#### Dataset:
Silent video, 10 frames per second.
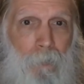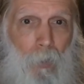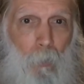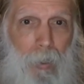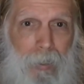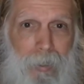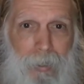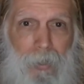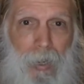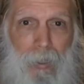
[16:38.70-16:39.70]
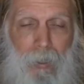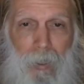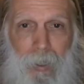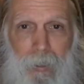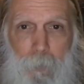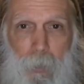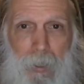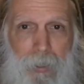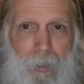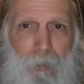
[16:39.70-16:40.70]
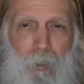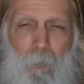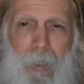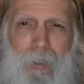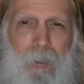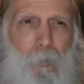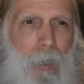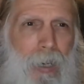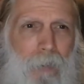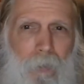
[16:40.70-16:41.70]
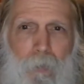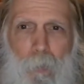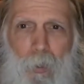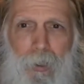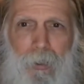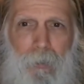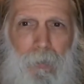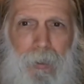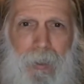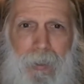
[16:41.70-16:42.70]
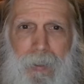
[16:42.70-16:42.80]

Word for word: When I did that, I experienced a tremendous wave of emotional release,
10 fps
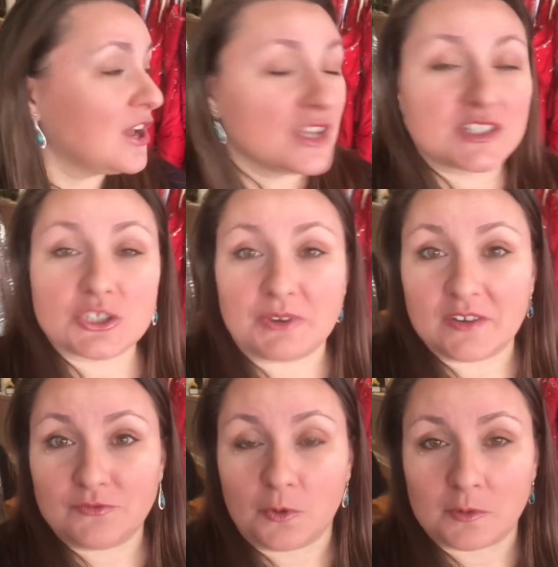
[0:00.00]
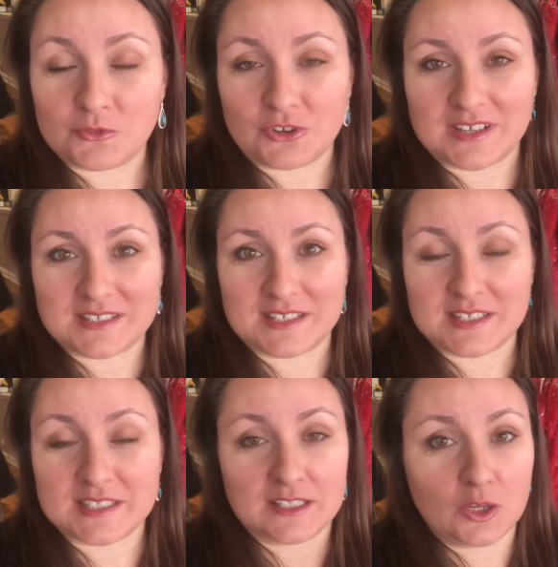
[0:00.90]
straight form dresses,
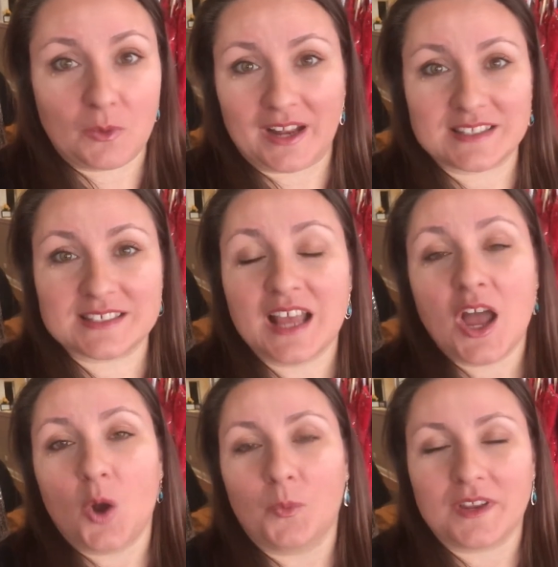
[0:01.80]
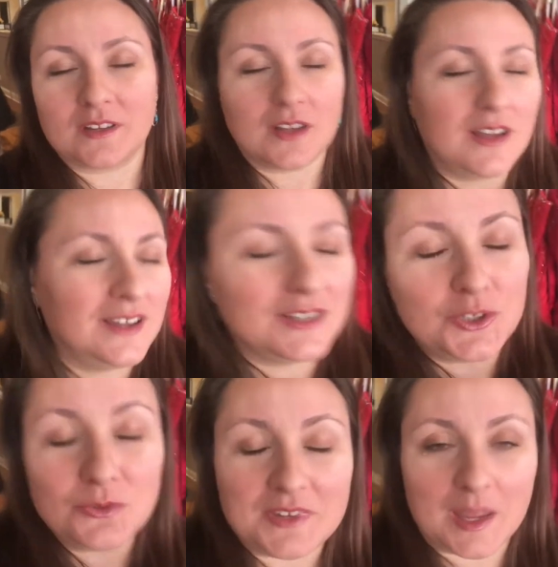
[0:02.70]
silhouettes,
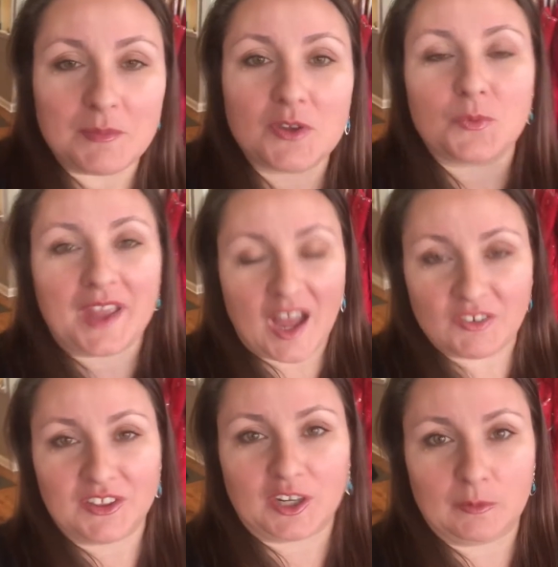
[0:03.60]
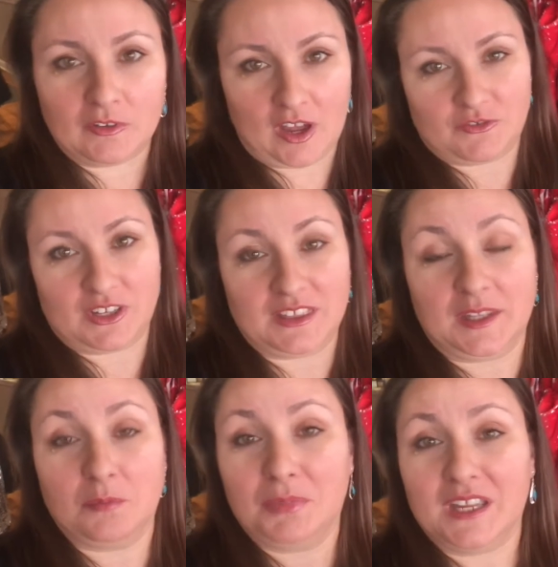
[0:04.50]
you name it, we have a little bit of
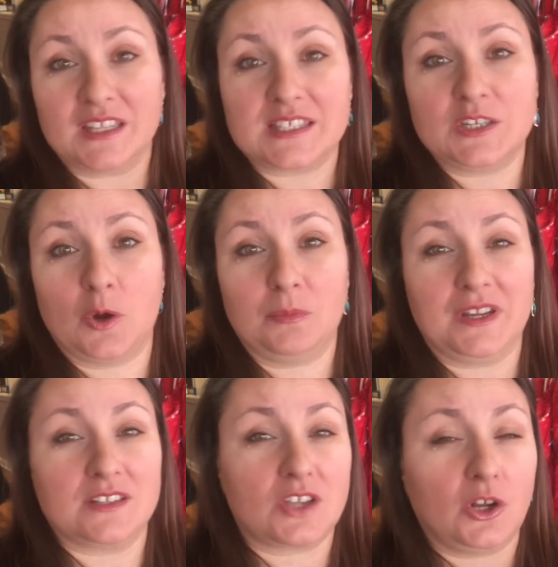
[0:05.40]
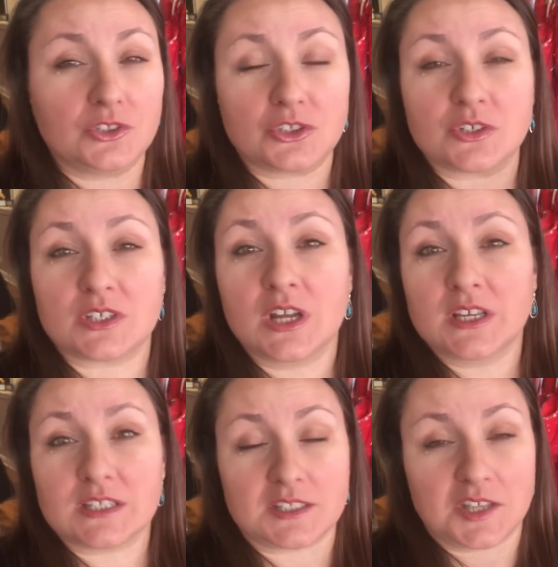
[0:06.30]
everything. Beads, no beads, halters,
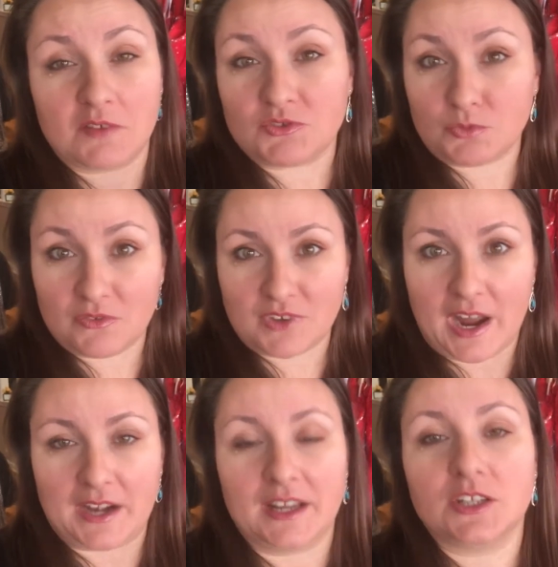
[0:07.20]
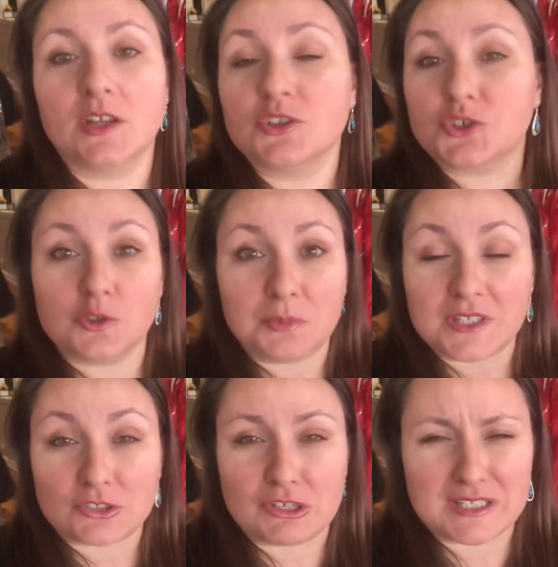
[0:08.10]
sleeves, we've got it.
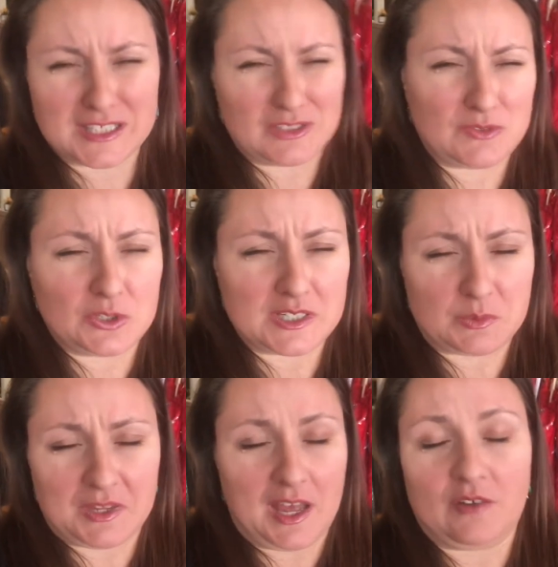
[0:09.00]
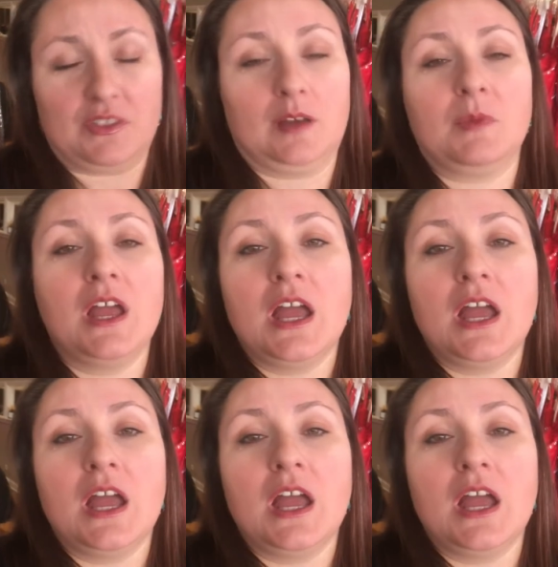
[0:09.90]
Two-piece dresses, of course we have them.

#### What to do:
Without the pictures, give all the records above again exactly.

#### Result:
Silent video, 10 frames per second.
[16:38.70-16:39.70]
[16:39.70-16:40.70]
[16:40.70-16:41.70]
[16:41.70-16:42.70]
[16:42.70-16:42.80]

Word for word: When I did that, I experienced a tremendous wave of emotional release,
10 fps
[0:00.00]
[0:00.90]
straight form dresses,
[0:01.80]
[0:02.70]
silhouettes,
[0:03.60]
[0:04.50]
you name it, we have a little bit of
[0:05.40]
[0:06.30]
everything. Beads, no beads, halters,
[0:07.20]
[0:08.10]
sleeves, we've got it.
[0:09.00]
[0:09.90]
Two-piece dresses, of course we have them.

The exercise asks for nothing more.